1. Obtain the undulation grid

Download the official TIFF from the relevant national mapping authority (e.g., Germany's Bundesamt für Kartographie und Geodäsie; France's IGN; the US NGS).

The file must be a GeoTIFF in geographic coordinates (lat / lon) where each pixel value is the geoid–ellipsoid offset in metres.

Other grid formats: the drop-in geoids/ folder method here expects a GeoTIFF. If your undulation grid is in another format (ASCII Grid .grd, AUSGeoid .dat/.txt, NGS .bin, NRCan .byn, Trimble .ggf, Carlson .gsf, ISG, French .mnt, Sideris, or a lat/lon/alt table), load it instead through the Coordinate System dialog's Vertical CS → Custom → Add… datum option, which accepts all of these — see the Reference links and description for supported Geoids formats (Agisoft KB).

2. Verify the DESC metadata field

Metashape uses the TIFF's DESC (description) field as the geoid name in the Coordinate System dialog. Inspect with:

# Using GDAL command-line tools
gdalinfo /path/to/your_geoid.tif | grep -i "tiff_desc\|description"

If the DESC field is empty or wrong, set it:

gdal_edit.py -mo TIFF_DESC="MyCountry National Geoid 2024" /path/to/your_geoid.tif

The name you set will appear in Metashape's CRS picker.

3. Place the file in the geoids folder

The folder location depends on the operating system:

OS Path
macOS ~/Library/Application Support/Agisoft/Metashape Pro/geoids/
Linux ~/.local/share/Agisoft/Metashape Pro/geoids/
Windows %LOCALAPPDATA%\Agisoft\Metashape Pro\geoids\

Create the directory if it does not exist. Copy the TIFF in.

4. Restart Metashape

Metashape scans the geoids/ folder at startup. Any new files become available in the Coordinate System dialog as vertical datums.

5. Create a compound CRS

In Reference → Reference Settings → Coordinate System, build a compound CRS combining your horizontal datum (e.g., ETRS89 / UTM zone 32N, EPSG:25832) with the new geoid as the vertical datum.

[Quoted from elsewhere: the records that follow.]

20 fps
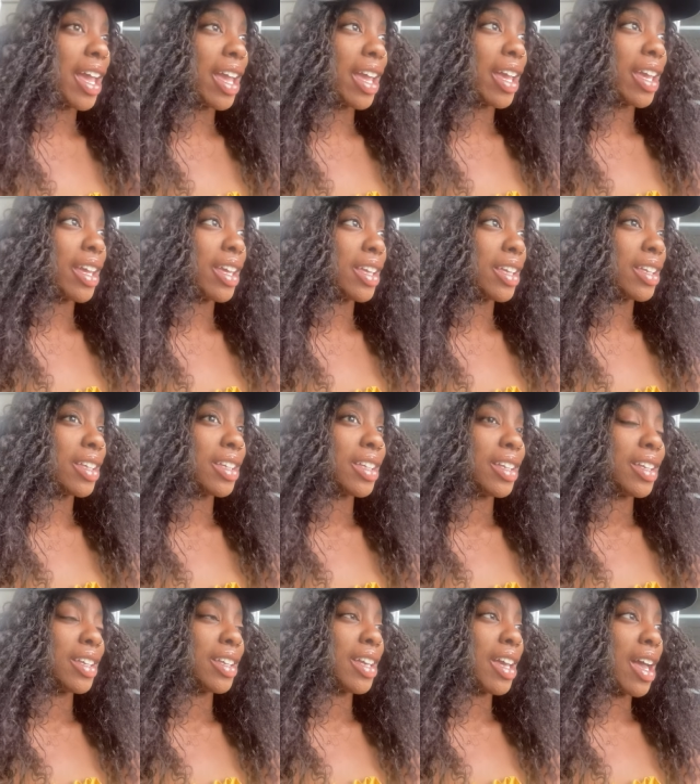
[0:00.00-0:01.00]
i
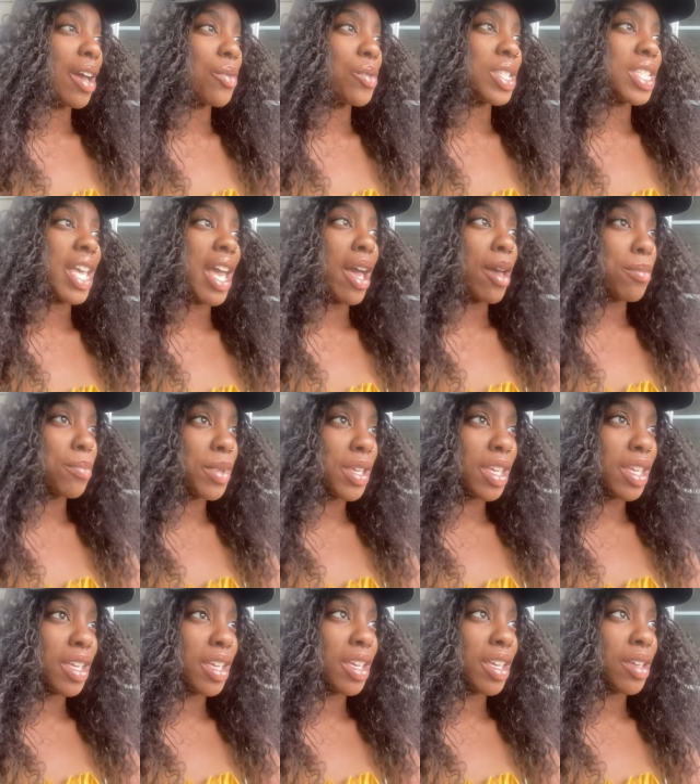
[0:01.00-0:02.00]
i was
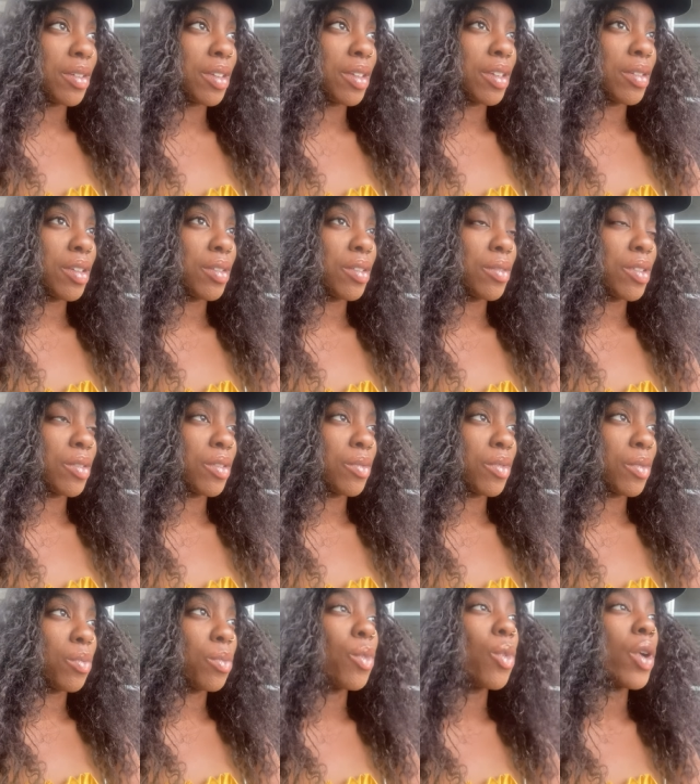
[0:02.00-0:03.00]
happy
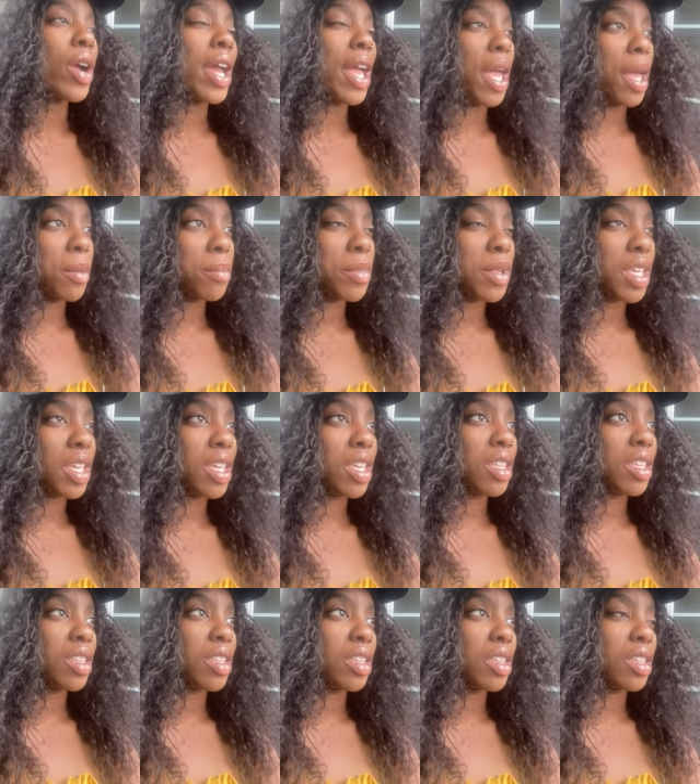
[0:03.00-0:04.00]
more happy
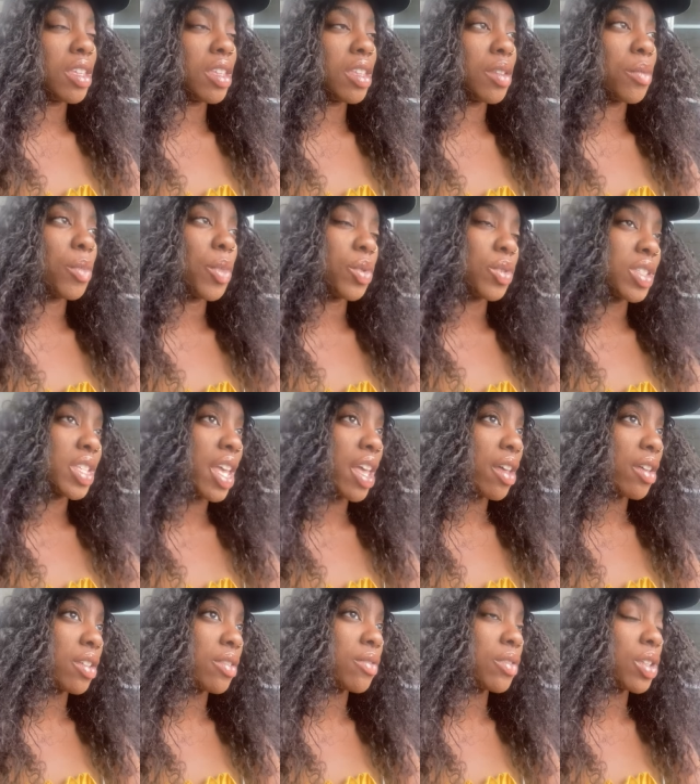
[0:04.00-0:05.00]
in the
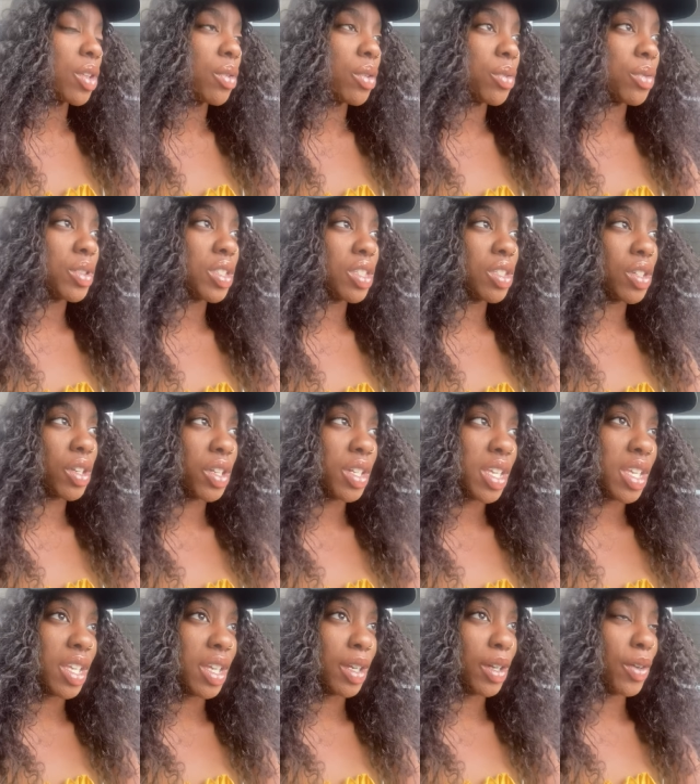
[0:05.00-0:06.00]
motel even though it was
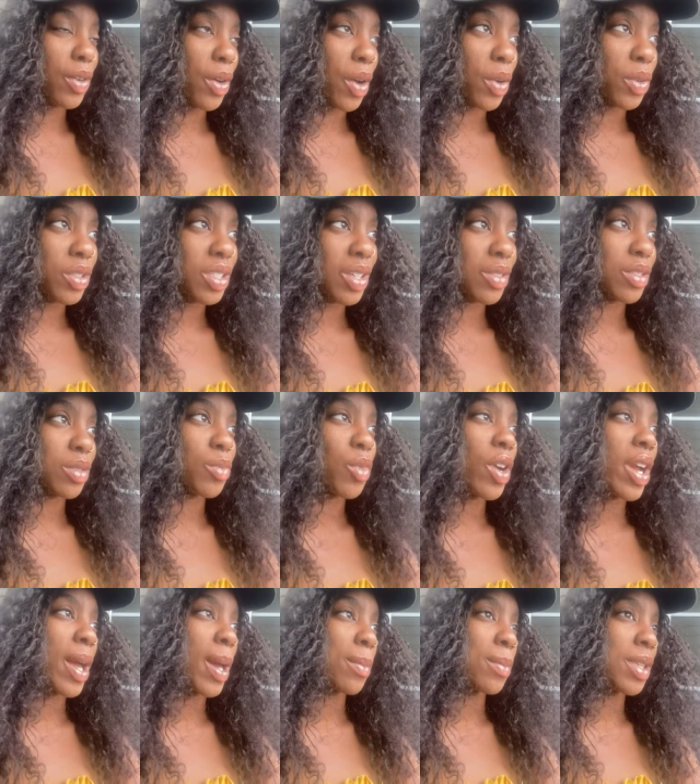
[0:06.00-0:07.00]
dirty and gross i was more
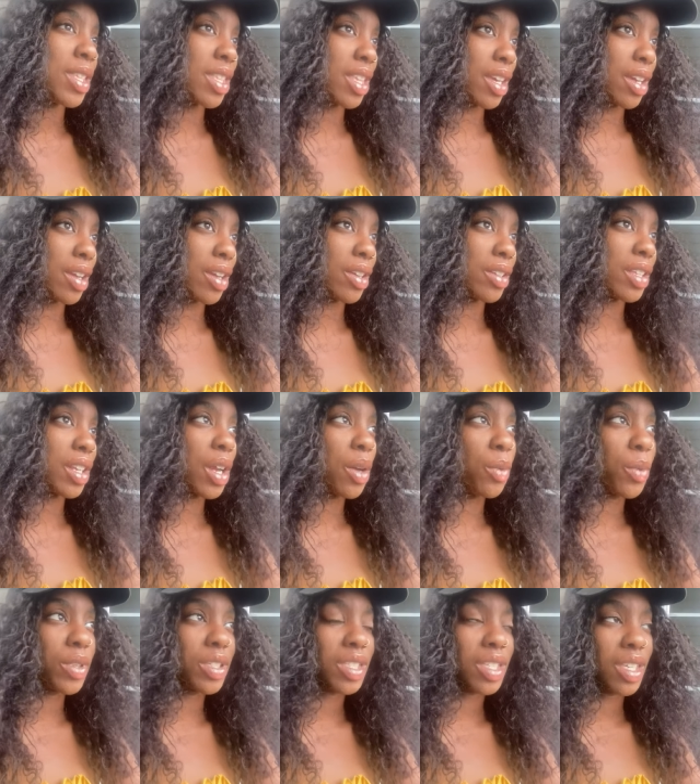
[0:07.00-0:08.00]
happy there than i
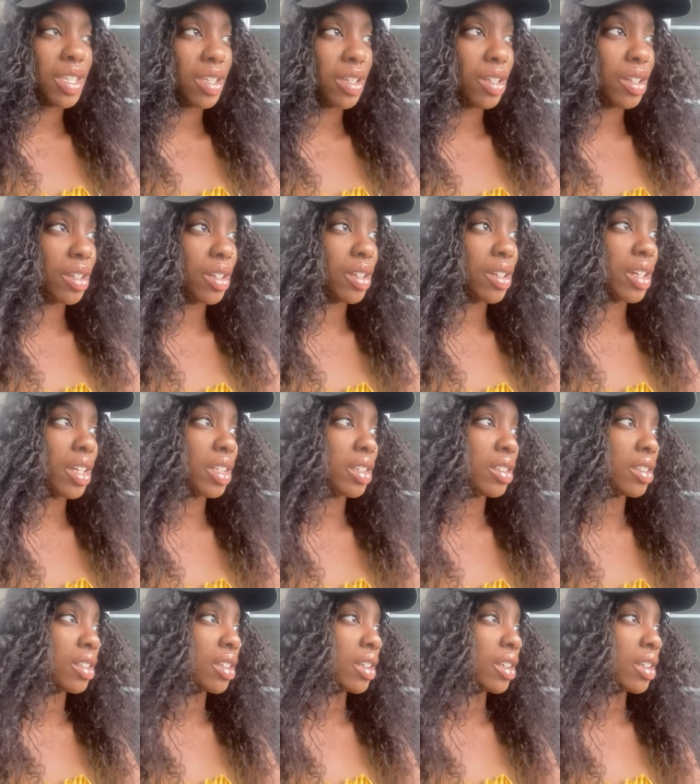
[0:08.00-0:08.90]
was here and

The compound system is selectable from the More… tab of the CRS dialog after the geoid file is detected.

Common pitfalls

DESC name collision

If two undulation files in the geoids folder share the same DESC name (e.g., one downloaded from Agisoft and one created locally with a generic name), Metashape silently uses the first one it scans. The result: the geoid you intended to use is shadowed by another file with identical metadata.

Symptom. Your custom geoid appears in the CRS picker, but exported elevations differ from what your reference data predicts.

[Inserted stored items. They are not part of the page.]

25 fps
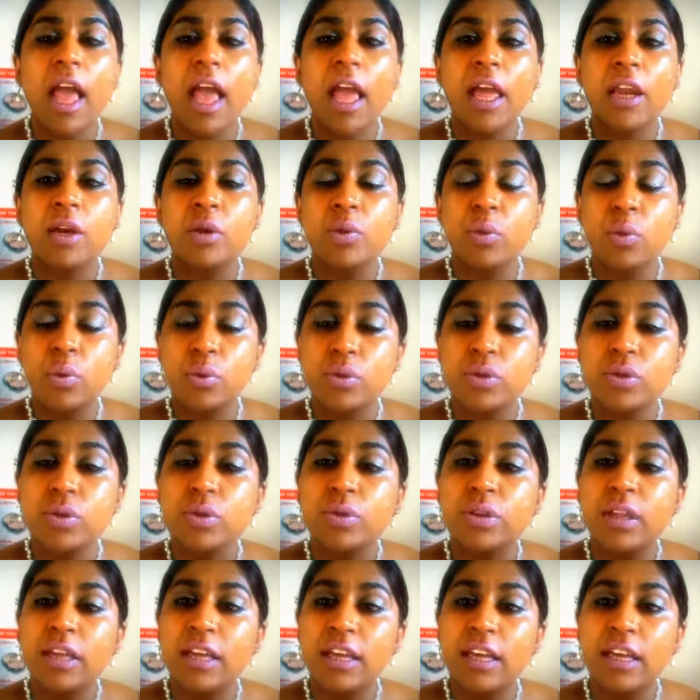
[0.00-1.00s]
and
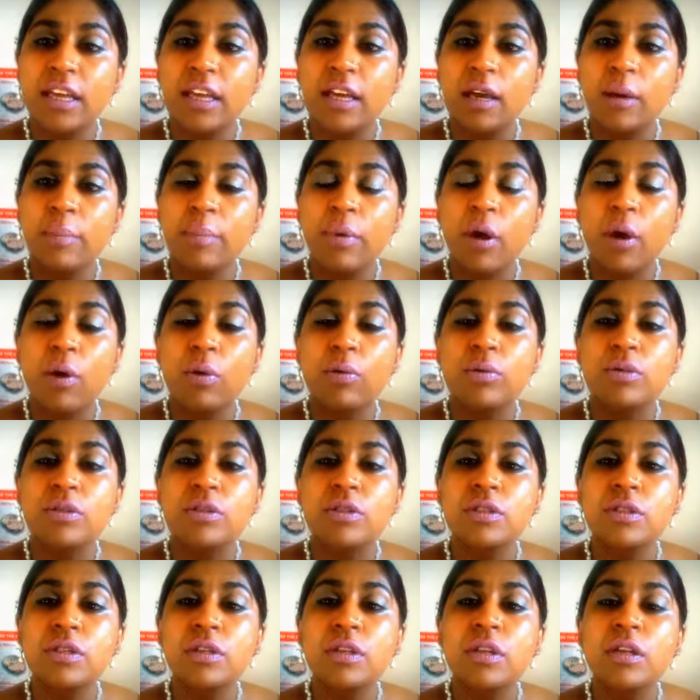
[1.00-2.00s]
also thinking
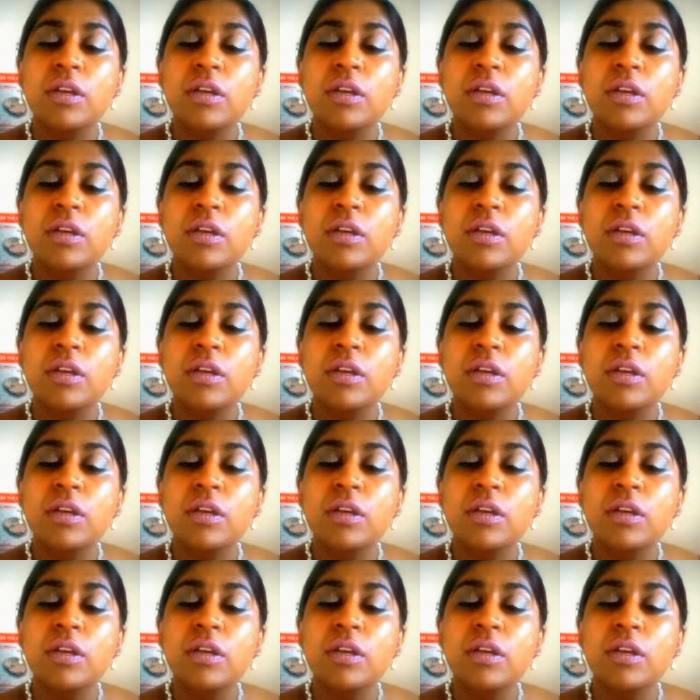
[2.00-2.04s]
about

Fix. Ensure each TIFF in geoids/ has a unique DESC name via gdal_edit.py -mo TIFF_DESC="...". List existing names with:

for f in ~/Library/Application\ Support/Agisoft/Metashape\ Pro/geoids/*.tif; do
    echo -n "$(basename $f): "
    gdalinfo "$f" | grep -i "tiff_desc" | head -1
done

Wrong coordinate reference

The TIFF must be in geographic coordinates matching the horizontal datum's coverage area. A projected-coordinate TIFF (e.g., UTM-zone-projected pixels) will load but produce wrong offsets — Metashape interpolates between cells assuming geographic axes.

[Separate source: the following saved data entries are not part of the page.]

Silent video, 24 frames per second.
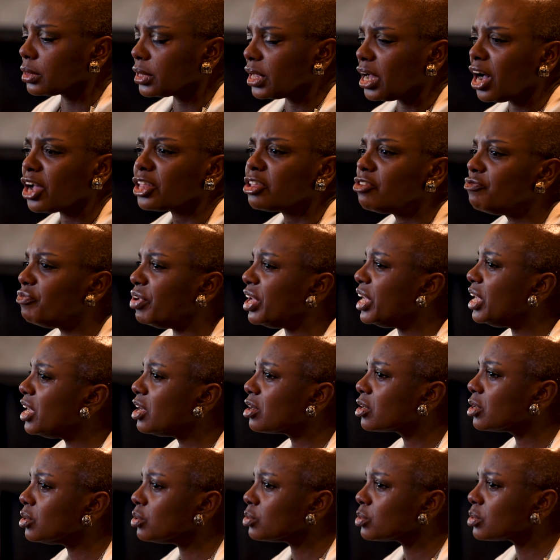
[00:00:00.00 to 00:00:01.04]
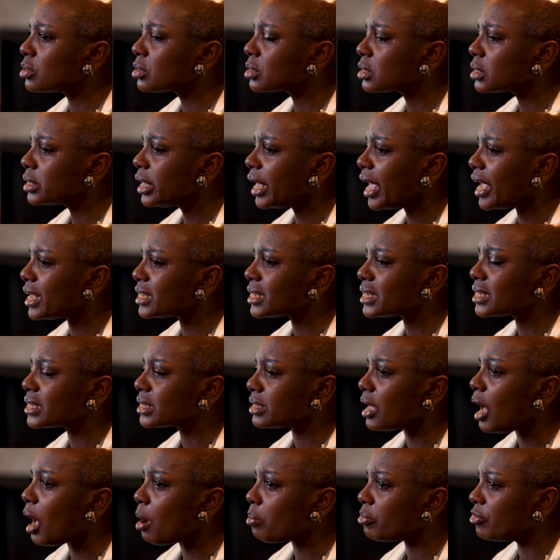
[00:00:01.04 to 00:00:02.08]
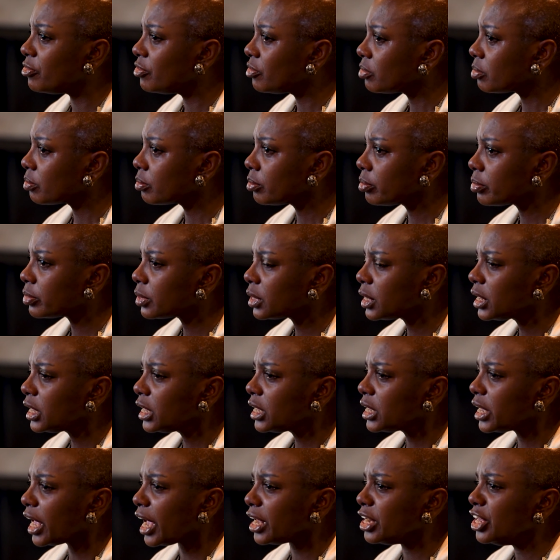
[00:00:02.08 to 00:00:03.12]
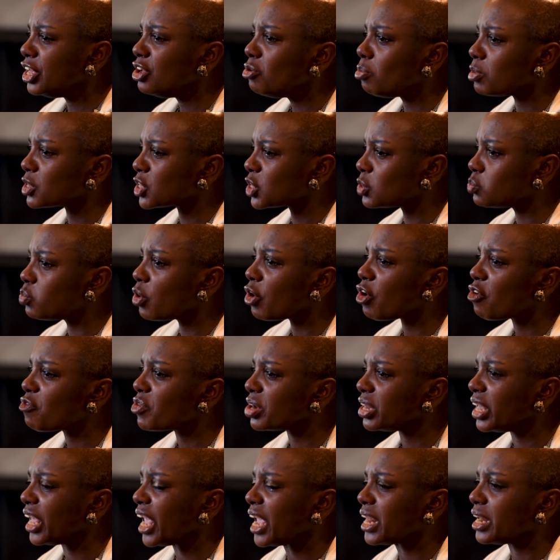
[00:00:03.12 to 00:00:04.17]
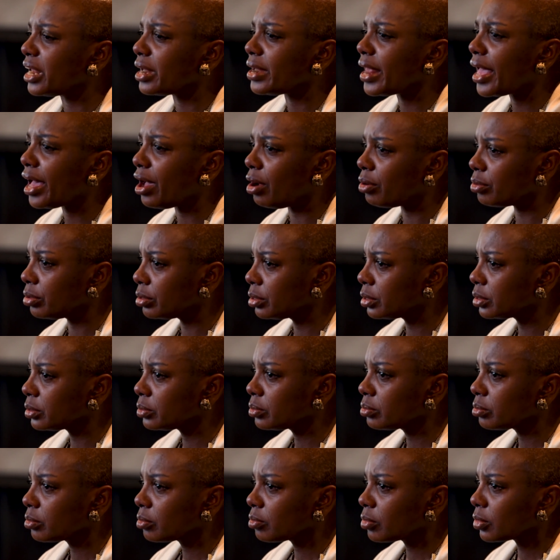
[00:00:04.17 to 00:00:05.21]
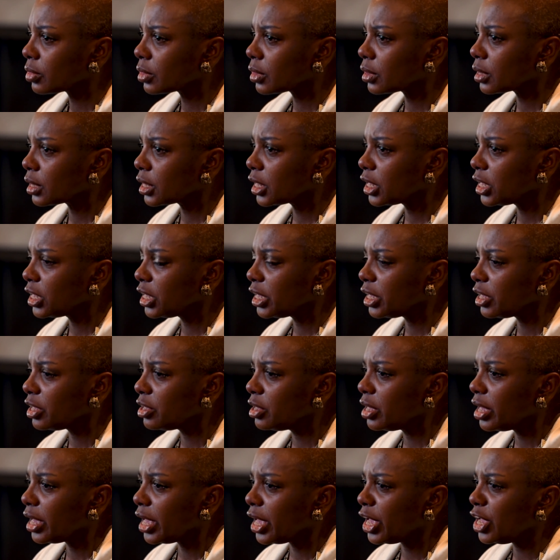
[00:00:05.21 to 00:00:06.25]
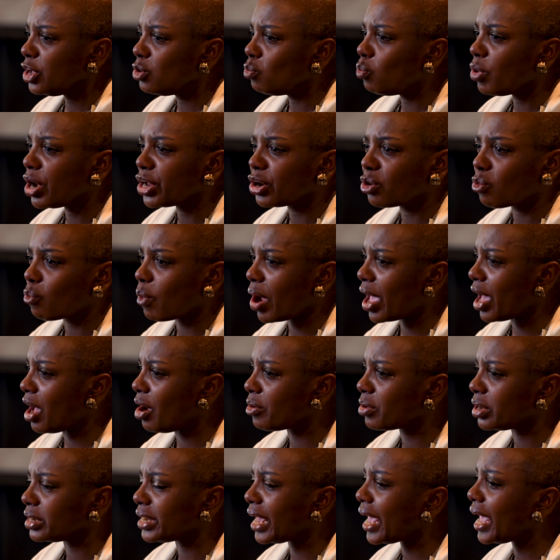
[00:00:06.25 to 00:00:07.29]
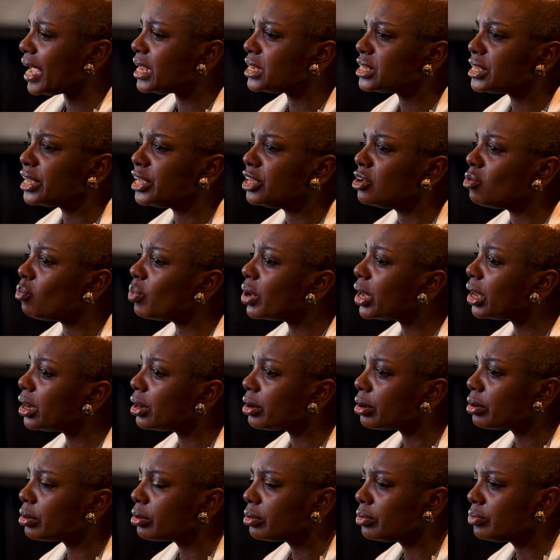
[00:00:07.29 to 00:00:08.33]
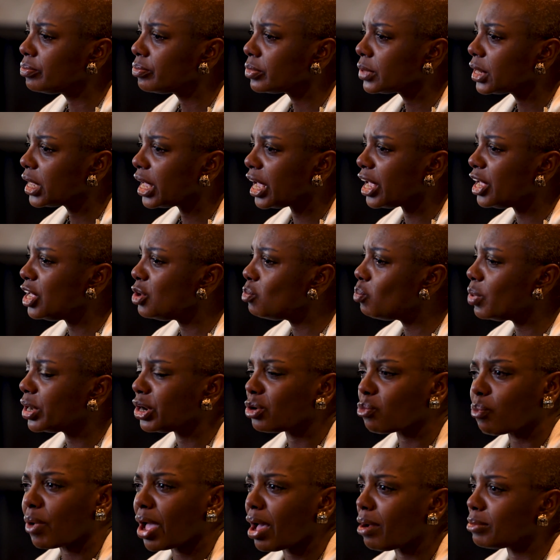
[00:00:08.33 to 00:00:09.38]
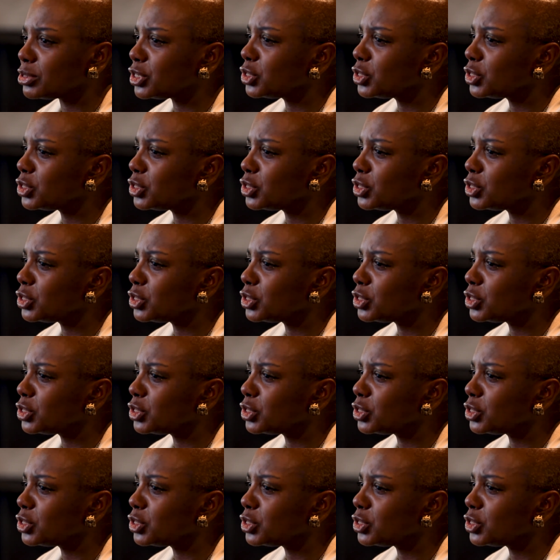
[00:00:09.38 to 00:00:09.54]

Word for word: Other vehicles had stopped and he was swerving in and out. He went around an 18 wheeler and he went around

Missing pixels at extremes

If your geoid file does not cover the full project extent (a national-grid TIFF used at coastal or border areas), Metashape silently uses zero offset for points outside the TIFF coverage. Verify by sampling the corners of your project area against the TIFF in QGIS.

Caveats

  • Resolution determines accuracy. A 1° × 1° geoid grid interpolates over ~110 km cells, which produces ±10–30 cm vertical accuracy in lowland areas. Sub-degree grids (e.g., 1′ × 1′) deliver sub-cm accuracy.
  • Sign convention. Metashape expects pixel values in metres, with positive values where the geoid is above the ellipsoid. Some national grids ship with the opposite sign; check your authority's documentation and flip if needed.
  • Compound CRS persistence. The compound CRS you create is stored in the project file. Sharing a project with a custom geoid requires the recipient to also have the geoid file in their geoids/ folder, or the project's vertical datum will be unavailable.